La présence de l’Église dans les nouveaux espaces urbanisés n’est jamais perçue comme définitivement acquise. Elle est un idéal vers lequel tend l’évêque du lieu, objet d’une vigilance qui ne doit jamais désarmer. En témoigne cette réflexion du cardinal Gerlier à destination des fidèles du diocèse : « Il est remarquable l’effort magnifique que nous constatons de tous côtés pour édifier de nouveaux quartiers […]. Mais dans ce déploiement de maisons, d’écoles, de services, le Maître Divin a-t-il toujours sa place ? Hélas ! C’est que bien des quartiers risquent si l’on n’y songe pas 979 , de n’avoir pas leur église, et d’être ainsi privés de l’élan spirituel sans lequel on ne saurait faire face aux redoutables problèmes que pose l’état actuel du monde »980. L’expression « si l’on n’y songe pas » est symptomatique de l’attitude adoptée par l’archevêque et le personnel de l’ODPN face à la croissance urbaine : il faut une prise de conscience toujours renouvelée du manque et de l’insuffisance pour ne pas se laisser distancer par le rythme de l’urbanisation. L’équipement religieux est assimilé à une lutte, non seulement contre le temps, mais aussi et avant tout contre soi-même, comme si l’inachèvement obligé du réseau de paroisses conduisait l’évêque à un perpétuel labeur sur le mouvement même de sa pensée pastorale. On pourrait quasiment parler d’acte compulsif tant le non-accomplissement de cet effort de connaissance et d’aménagement semble générer angoisse et culpabilité. Le texte du cardinal Gerlier appelle un second commentaire : les pouvoirs publics et les initiatives privées pourvoient aux besoins des nouveaux quartiers, mais « si l’on n’y songe pas » - le « on » étant l’Eglise et plus particulièrement l’archevêque - rien ne se fera dans le domaine spirituel. Autrement dit, nul autre organisme ou institution ne pensera cette question à la place de l’autorité diocésaine. D’une certaine manière, c’est un prolongement de la loi de séparation de 1905 : c’est à l’Église, non à la puissance publique, de créer les conditions d’exercice du culte dans les espaces où tout est à faire et à aménager.

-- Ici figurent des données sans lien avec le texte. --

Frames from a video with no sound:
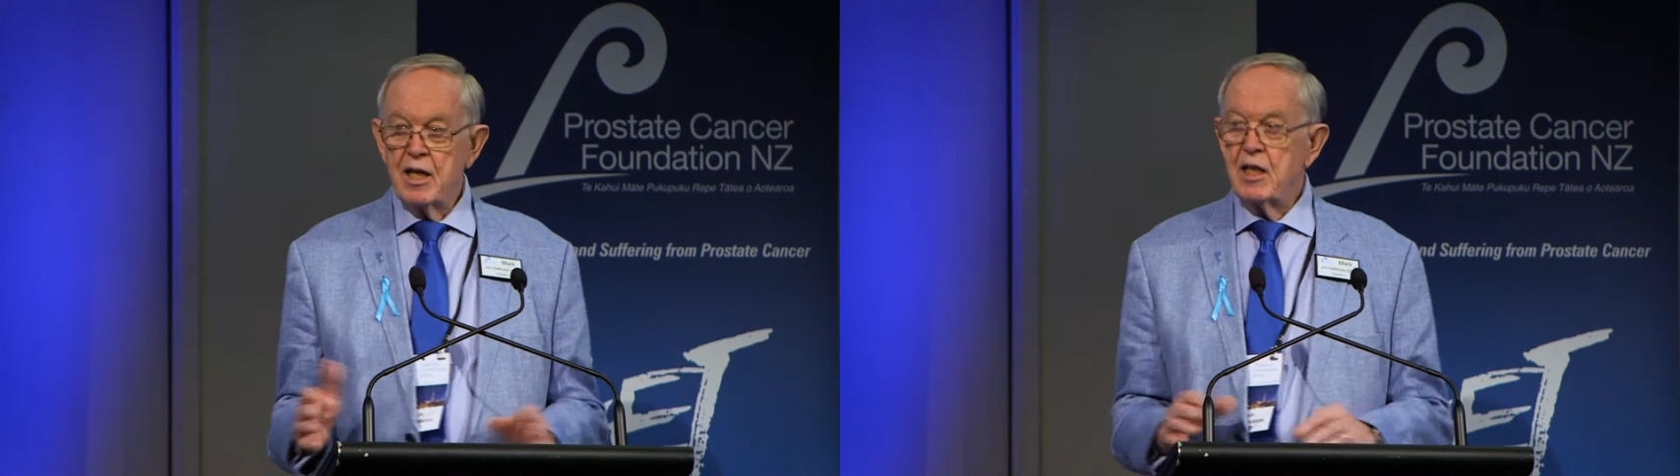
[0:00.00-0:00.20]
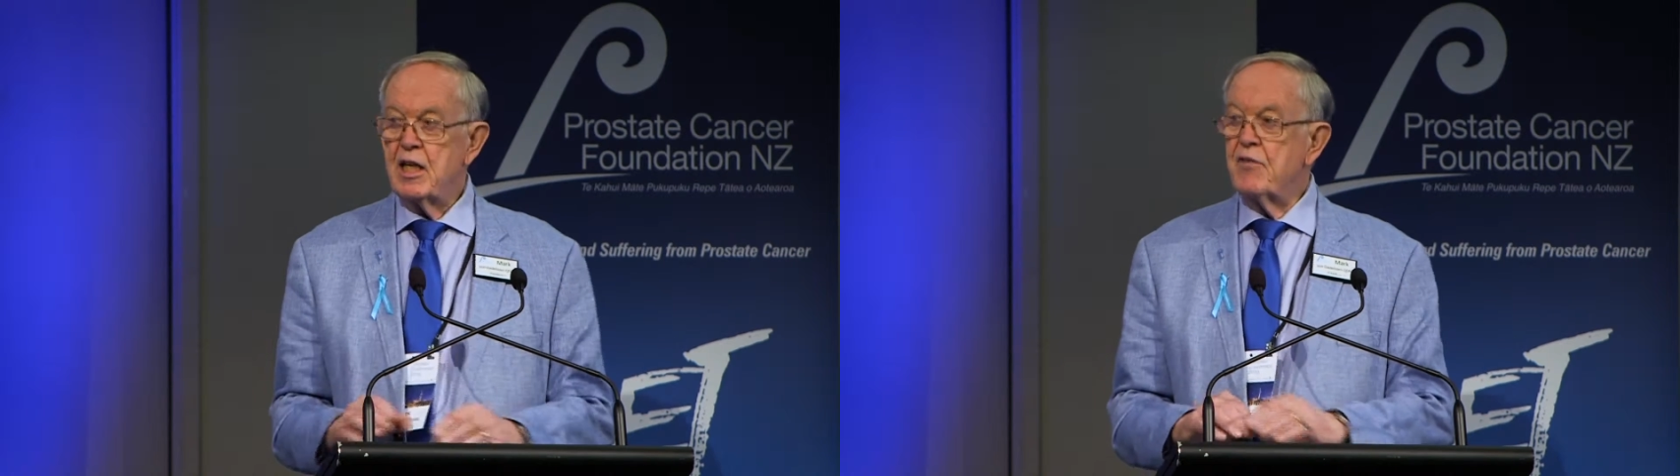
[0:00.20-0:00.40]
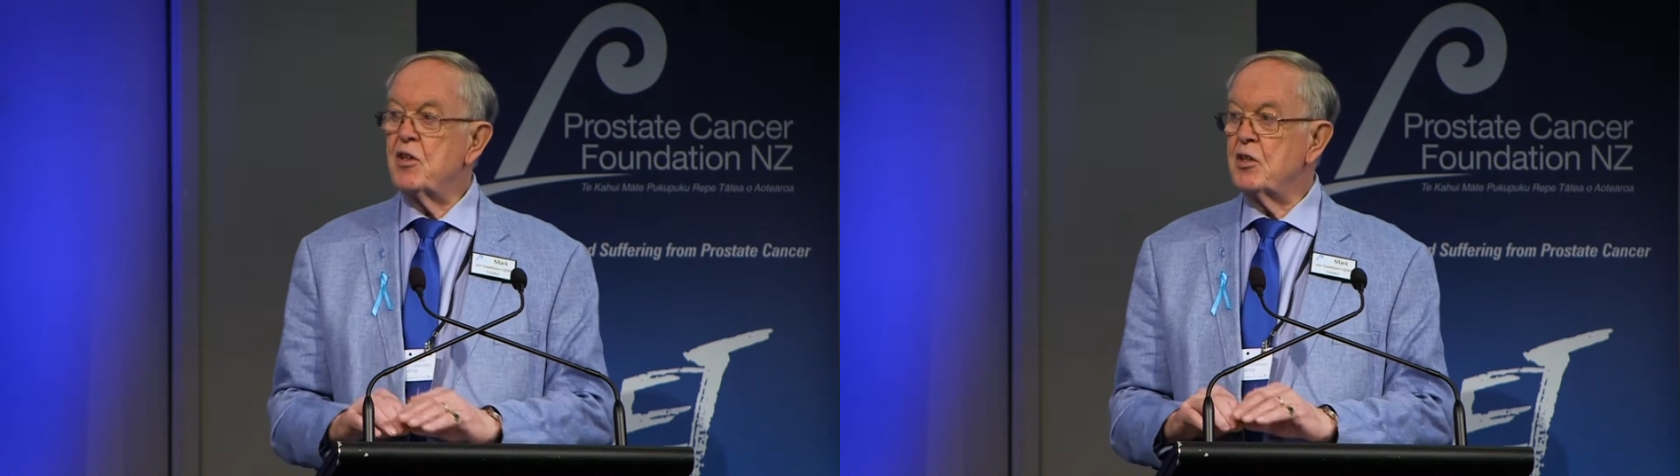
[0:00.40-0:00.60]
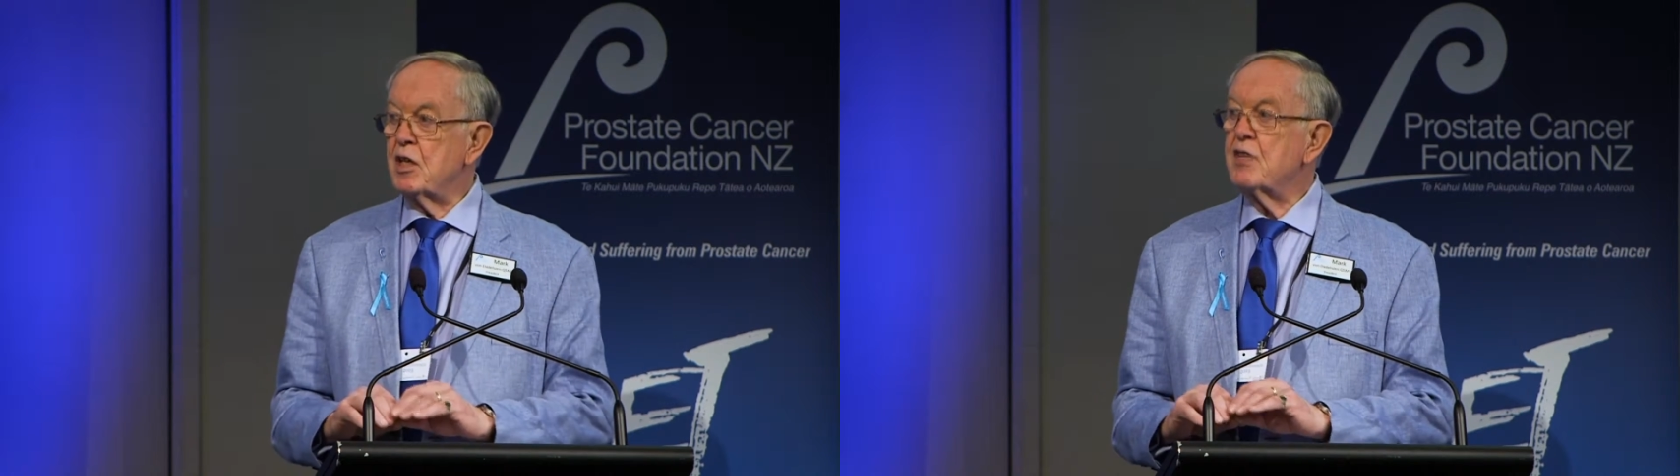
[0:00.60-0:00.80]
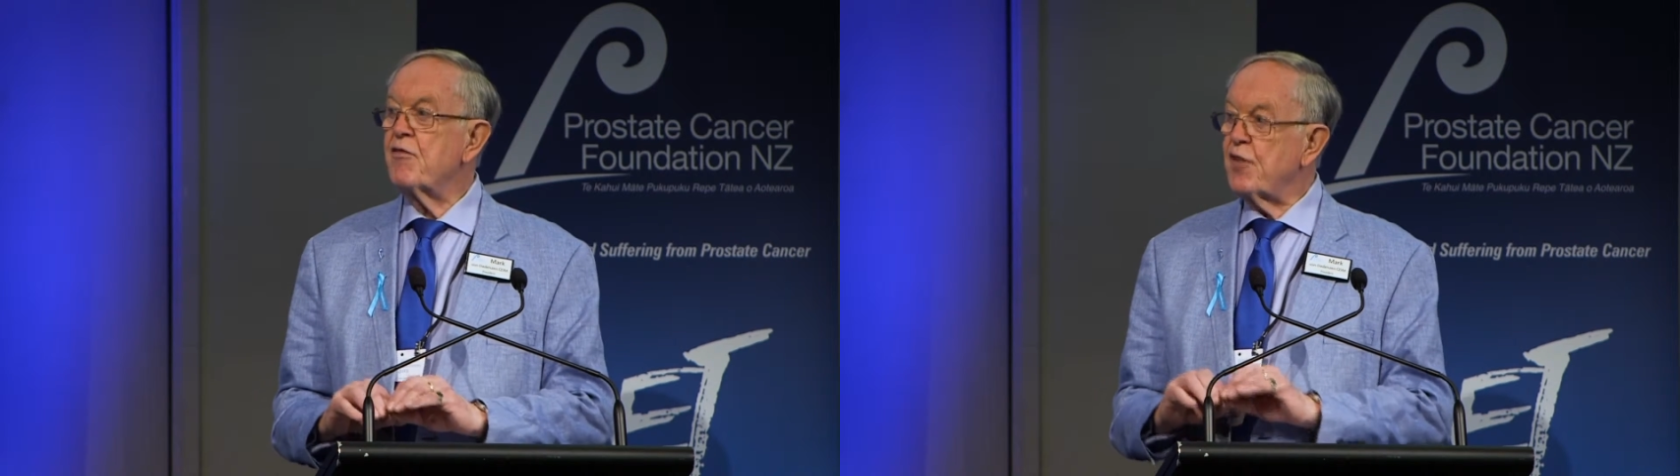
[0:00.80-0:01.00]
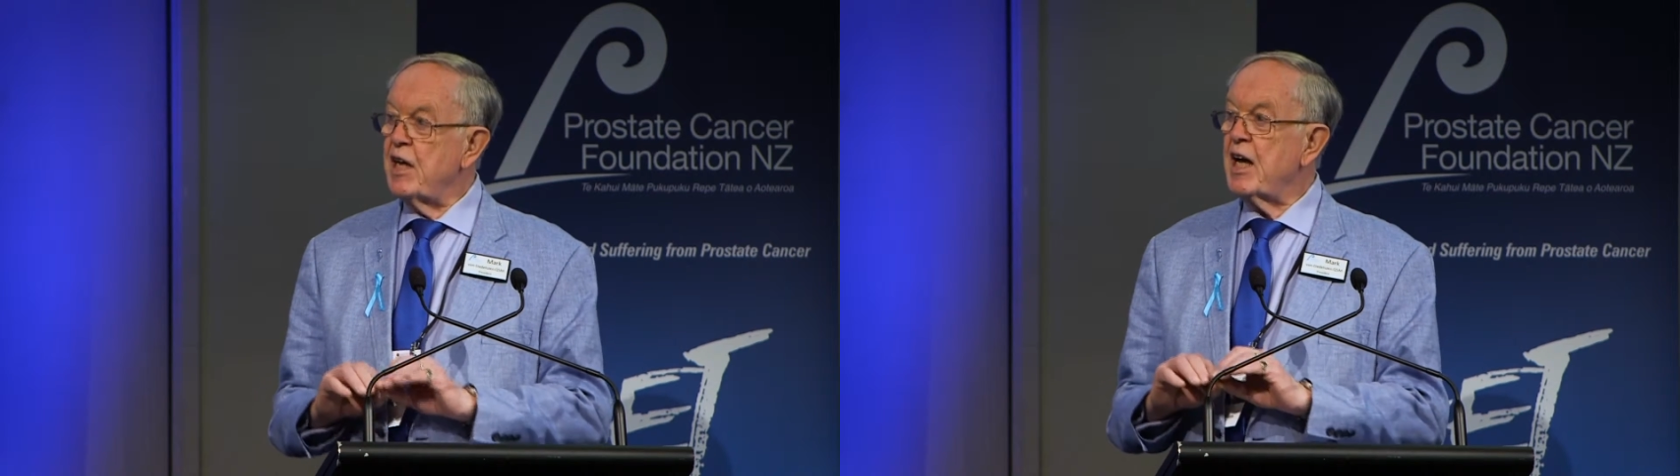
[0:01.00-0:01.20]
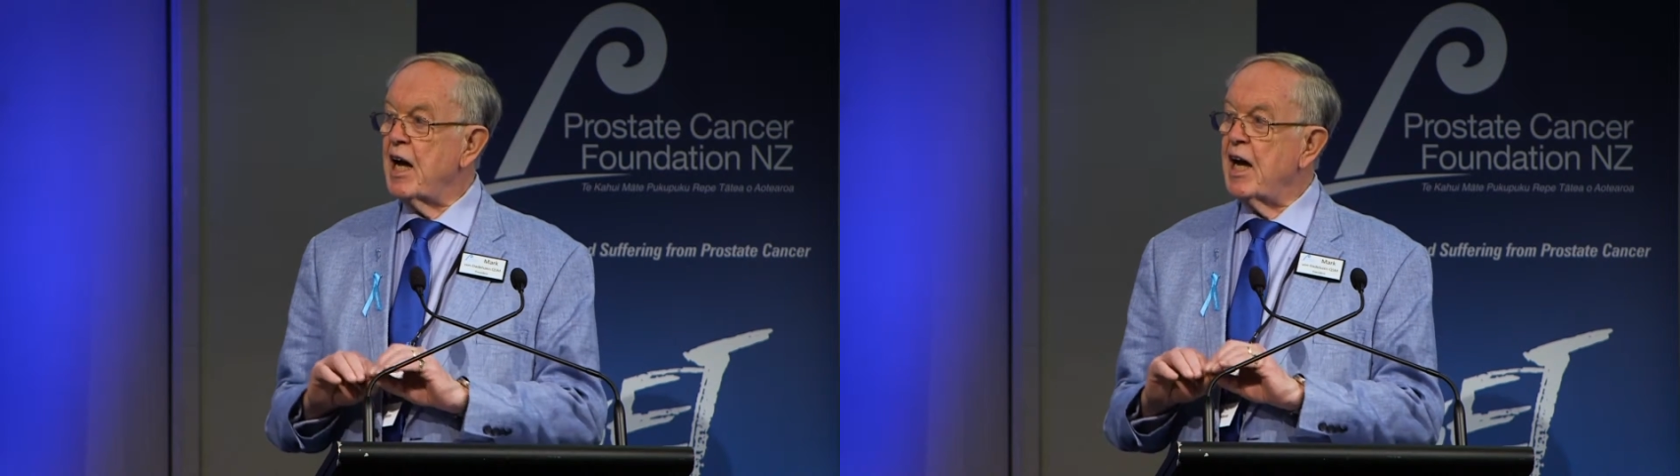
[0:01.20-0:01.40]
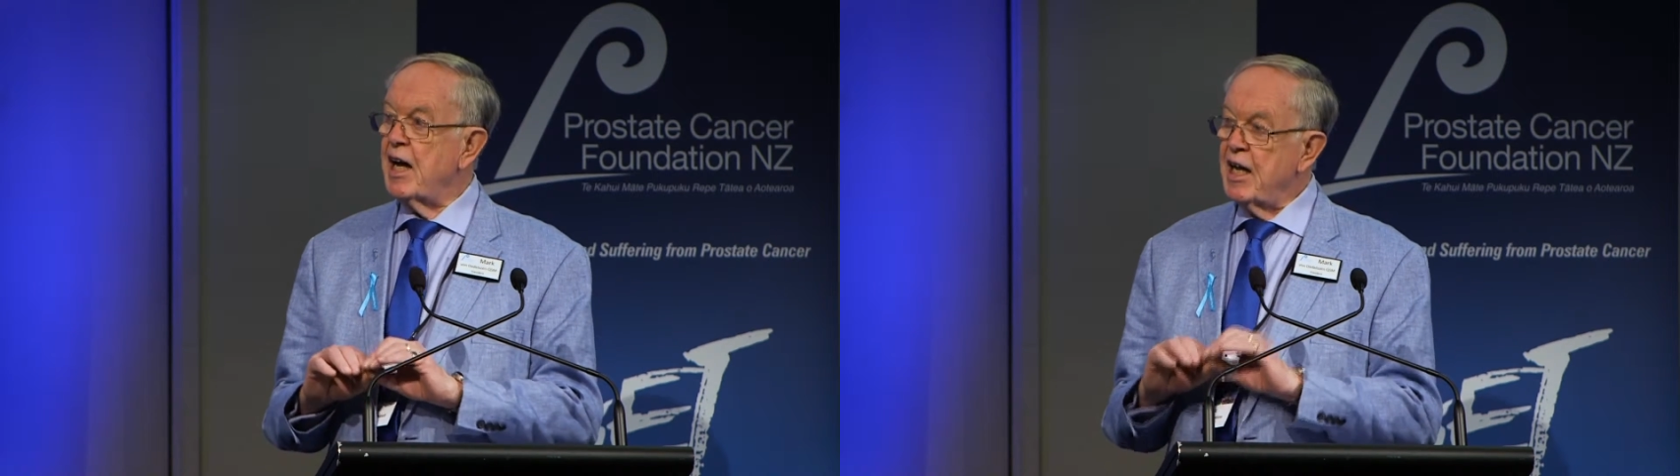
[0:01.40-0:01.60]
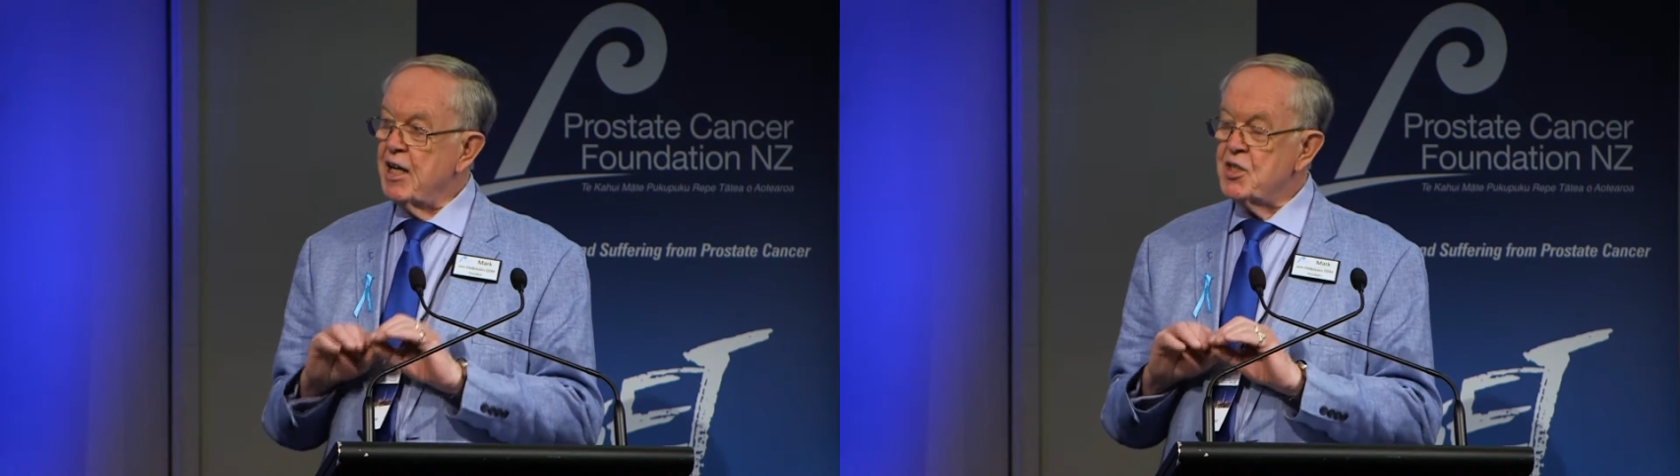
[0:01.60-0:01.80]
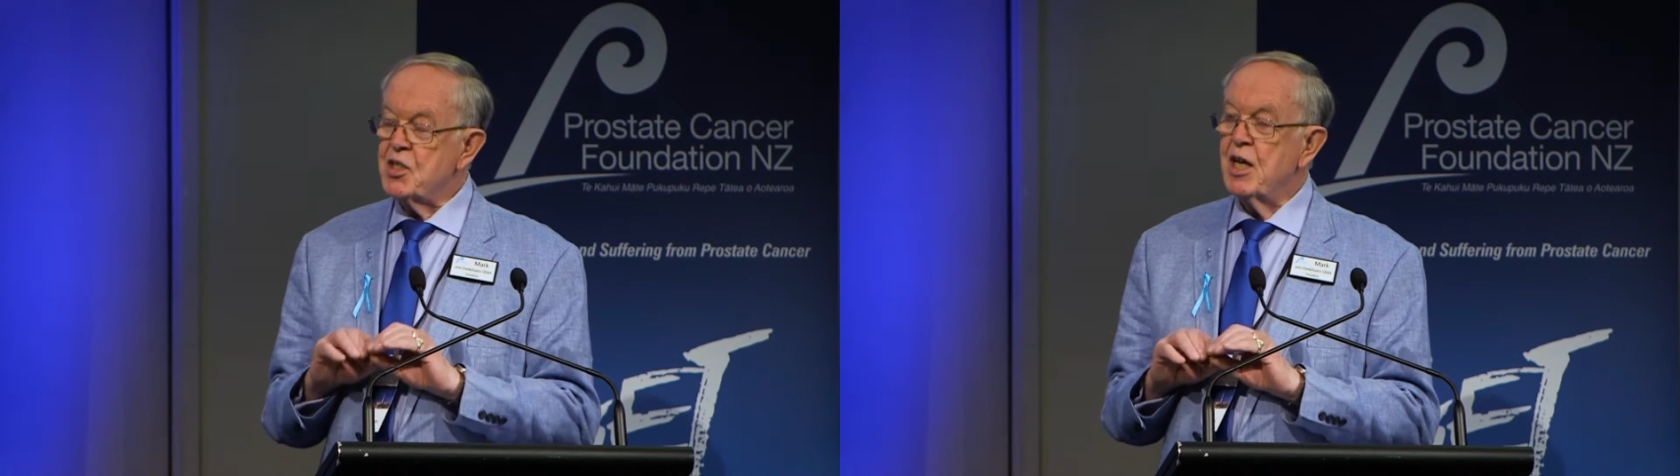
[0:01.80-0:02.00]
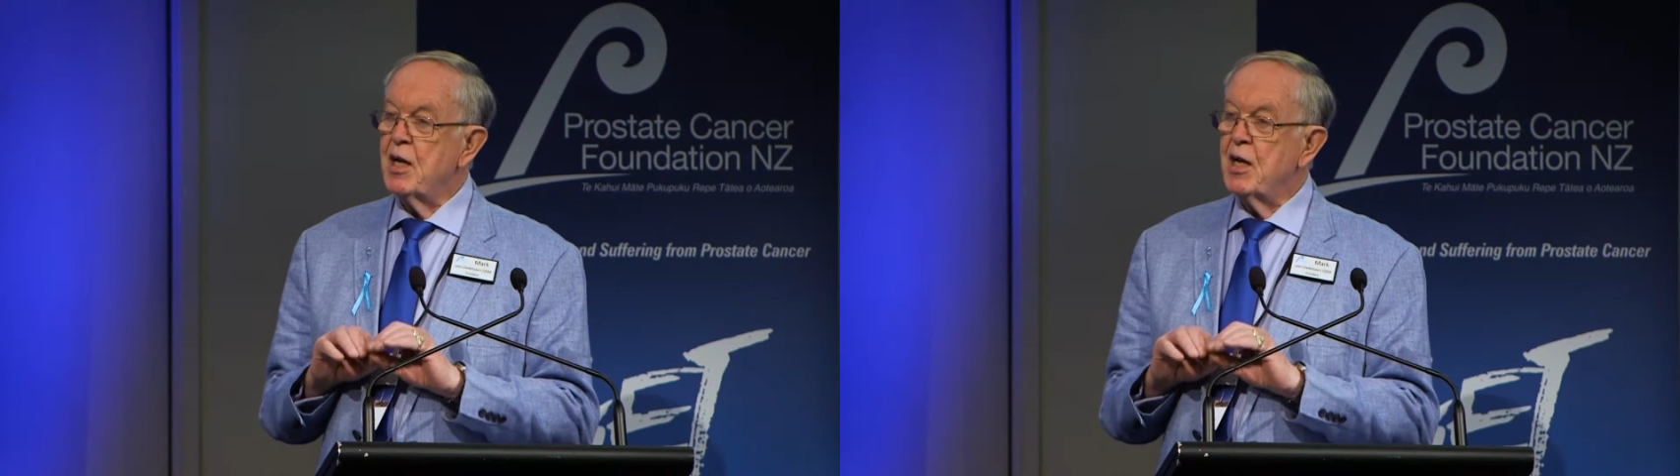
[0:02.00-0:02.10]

that even if they are as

Créer les conditions de possibilité d’une vie religieuse conduit l’Église de Lyon à justifier sa politique d’équipement en lieux de culte en s’appuyant sur l’argumentaire traditionnel de la jeunesse de l’Église. Le thème médiéval de la vieillesse du monde, selon lequel les hommes courent à leur perte faute de connaître et de reconnaître Dieu, est opposé à la fraîcheur et à l’actualité supposées du message chrétien. À ce titre, l’expression « paroisses nouvelles », dans laquelle l’adjectif est davantage mis en valeur que dans l’expression plus attendue « nouvelles paroisses », est une illustration de cette « cure de jouvence » revendiquée. Celle-ci s’apparente moins à une innovation radicale - toujours suspecte dans l’Église - qu’à une sorte d’aggiornamento. Mgr Mazioux fait le rapprochement entre la légitimité de l’ODPN et les espoirs du concile Vatican II dont l’ouverture s’effectue deux semaines plus tard (11 octobre 1962) : « En cette grande année du concile, ne devons-nous pas nous réjouir malgré notre lourde tâche - ou peut-être à cause d’elle - à la pensée que nous participons ensemble à ce rajeunissement de l’Église par la mise en place de structures nouvelles ; matérielles certes, elles sont cependant indispensables à la fondation de communautés chrétiennes vivant au rythme d’une civilisation qui a grand besoin d’un "supplément d’âme" »981. A contrario, le vieux monde « risque de s’effondrer »982 faute de connaître le message évangélique. Ces dernières phrases montrent que la construction de nouveaux lieux de culte répond à une troisième exigence inhérente à la mission : transformer la civilisation par la foi.

Notes
977.

« ODPN », Semaine religieuse du diocèse de Lyon du 27 mars 1959.

978.

« Pour les paroisses nouvelles : notre emprunt diocésain », Semaine religieuse du diocèse de Lyon du 8 mai 1959.

979.

C’est nous qui soulignons.

980.

AAL, fonds Gerlier, 11.II.31, appel du cardinal Gerlier dans la brochure Paroisses nouvelles, non datée, 1960 ou 1961 probablement.

981.

AAL, fonds Gerlier, 11.II.31, circulaire n°23 (aux curés bâtisseurs) de l’ODPN, 28 septembre 1962.

982.

AAL, fonds Gerlier, 11.II.31, « En avant dans le courage et la confiance », par le cardinal Gerlier, dans Paroisses nouvelles, supplément au numéro 757 de L’Essor du 23 avril 1961.